Fig. 5. DFO effect on LCN2-induced primary HSCs activation.

a mRNA expression levels of α-sma, Tgf-β1, Mmp2, Mmp9, Clo1α1, Col3α1, Col5α2, and Col6α1 in primary HSCs treated with apo-LCN2, holo-LCN2, and DFO for 24 h were measured by qPCR. b 24p3r gene expression. c Iron concentration in the lysates of primary HSCs. d Immunoblot analysis of LCN2, α-SMA, MMP9, and COL1α1 protein expression. e Protein levels of TGF-β1, p-SMAD2, SMAD2, and SMAD4 in primary HSCs treated with apo-LCN2, holo-LCN2, and DFO. Values are expressed as mean ± SEM. *p < 0.05 and **p < 0.01 compared to mock apo-LCN2-treated primary HSCs. ^#p < 0.05 and ^##p < 0^.01 compared to DFO-treated primary HSCs.

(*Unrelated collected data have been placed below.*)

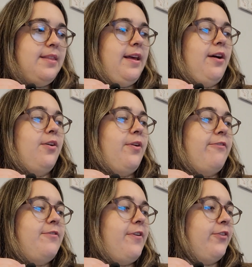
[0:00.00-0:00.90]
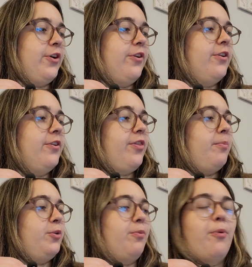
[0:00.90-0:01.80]
Now, if you've ever heard
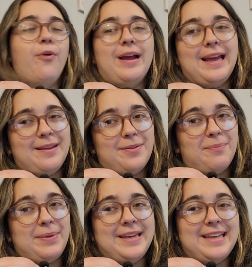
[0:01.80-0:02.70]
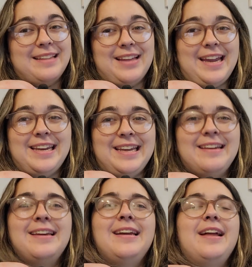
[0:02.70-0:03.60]
the Blue Boy and the Pinky
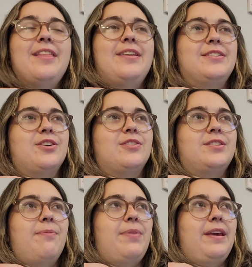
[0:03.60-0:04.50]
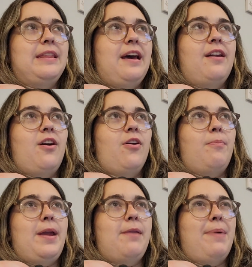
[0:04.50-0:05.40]
Lady, these are something that are
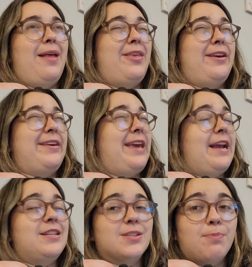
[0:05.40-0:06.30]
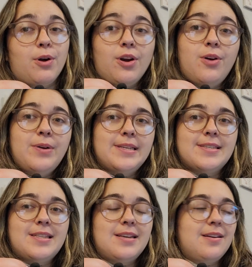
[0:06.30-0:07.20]
made by, I think, Gainsborough
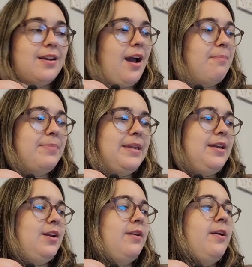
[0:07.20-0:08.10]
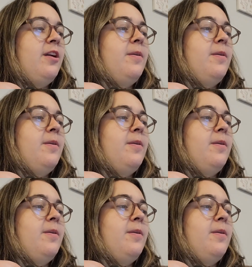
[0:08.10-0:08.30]
is the company.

Fig. 6. Overexpression of LCN2 in CCl₄-induced 1cKO mice.

a Sirius red staining of the livers of CCl_4- and ad-LCN2-treated WT and 1cKO mice (n = 5–7 per group; scale bars: 100 and 30 μm). b Serum AST and ALT levels. c LCN2, α-SMA, MMP9, TIMP1, TGF-β1, TGFβR2, p-SMAD2, SMAD2, SMAD4, and SMAD7 protein levels in the liver. d Intracellular iron concentration in the liver. e ECM and fibrosis marker genes α-sma, Mmp2, Mmp9, Col1α1, Col3α1, Col5α2, and Col6α1 in the liver. Values are expressed as mean ± SEM. *p < 0.05 and ***p < 0.001 compared to CCl₄-treated WT mice. ^#p < 0.05, ^##p < 0.01, and ^###p < 0.001 compared to CCl₄-treated 1cKO mice.

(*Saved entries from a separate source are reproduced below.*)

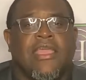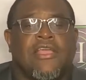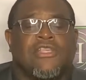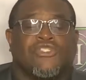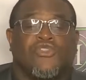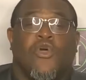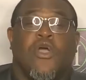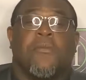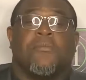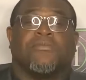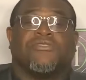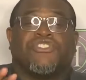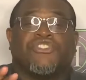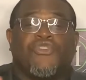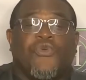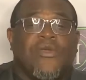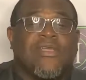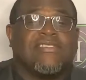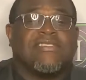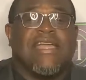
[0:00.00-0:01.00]
So I'm
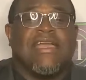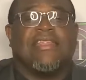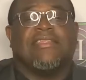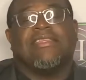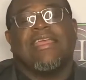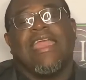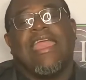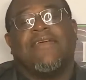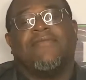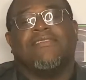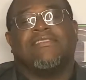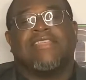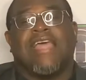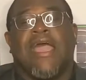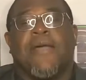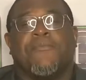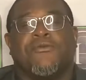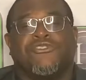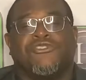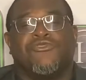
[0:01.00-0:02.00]
so excited to have this
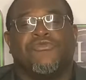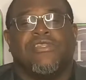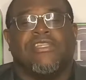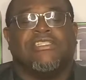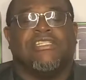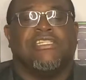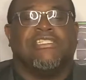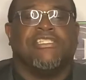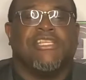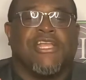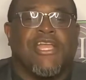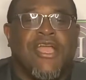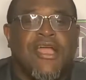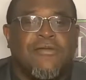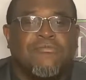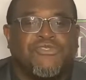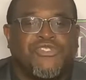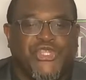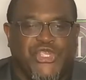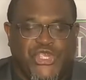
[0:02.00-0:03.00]
opportunity to
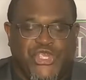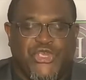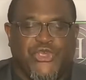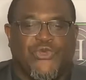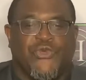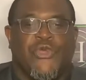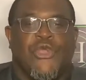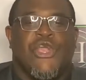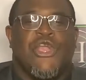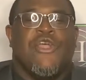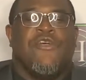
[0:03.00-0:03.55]
come to you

Fig. 7. LCN2 expression is associated with lipid metabolism, fibrosis, and inflammation-related genes in the human liver transcriptome.

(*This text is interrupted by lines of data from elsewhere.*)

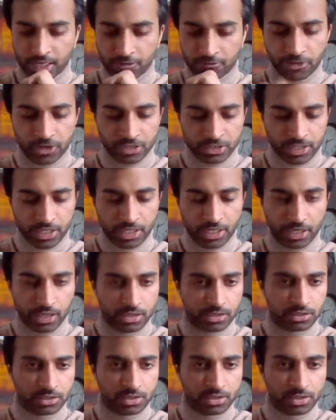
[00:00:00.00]
If there's any
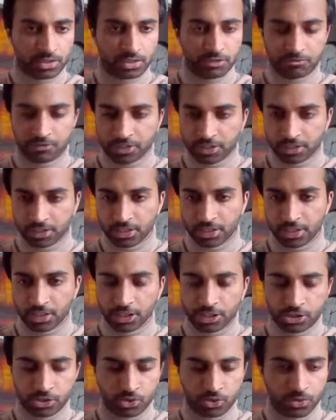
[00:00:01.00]
concern, if there's any
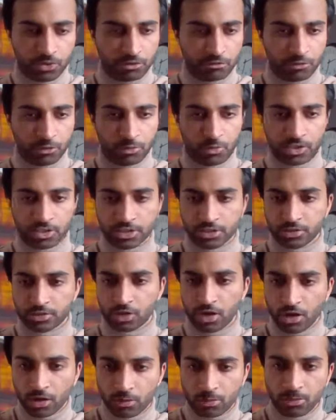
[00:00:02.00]
issue, if you want to
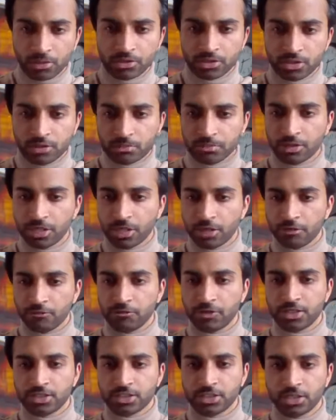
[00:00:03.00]
talk about something, if
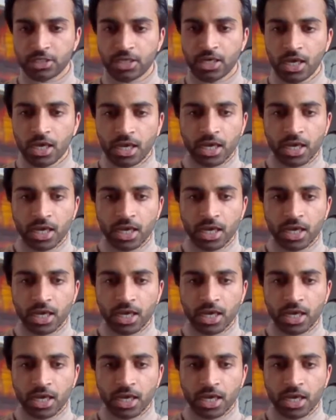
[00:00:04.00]
there's an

a Scatter plot showing hepatic LCN2 expression in 226 human donors. Bubble plot (b), GSEA enrichment plot (c), and heatmaps (d) showing the GSEA results and the expression profiles of 30 representative genes in 12 gene sets enriched in the LCN2-high subgroup. GSEA was performed on the transcriptomes of the LCN2-high and LCN2-low groups (n = 20 per group). e H&E-stained liver histologic images from the LCN2-high and LCN2-low groups. The white bars indicate the scales of images. f Boxplot showing the expression of each indicated gene involved in NASH. The data are presented as the 25th quartile, the median, and the 75th quartile. Scatter plots illustrating positive correlations between hepatic LCN2 expression and fibrosis stage (g) or NASH score (h) in human livers. Values are expressed as mean ± SEM. **p < 0.01, ***p < 0.001, and ****p < 0.0001 compared to control.

Fig. 8. In human patients with NASH livers, LCN2 expression is elevated and positively correlated with NASH phenotypes.

a AST, ALT, TG, and TC levels in normal and NASH patient serum (normal, n = 36; and NASH, n = 35). Images of Masson’s trichrome (b) and H&E (c) stained normal and NASH patient liver sections (scale bars: 100 and 30 μm) (normal, n = 6; and NASH, n = 35). d SREBP-1c and LCN2 mRNA levels (normal, n = 26; and NASH, n = 35). e LCN2 in normal and NASH patient serum (normal, n = 26; and NASH, n = 35). f pSREBP-1, nSREBP-1, and LCN2 protein levels. Values are expressed as mean ± SEM. *p < 0.05 and ***p < 0.001 compared to normal group.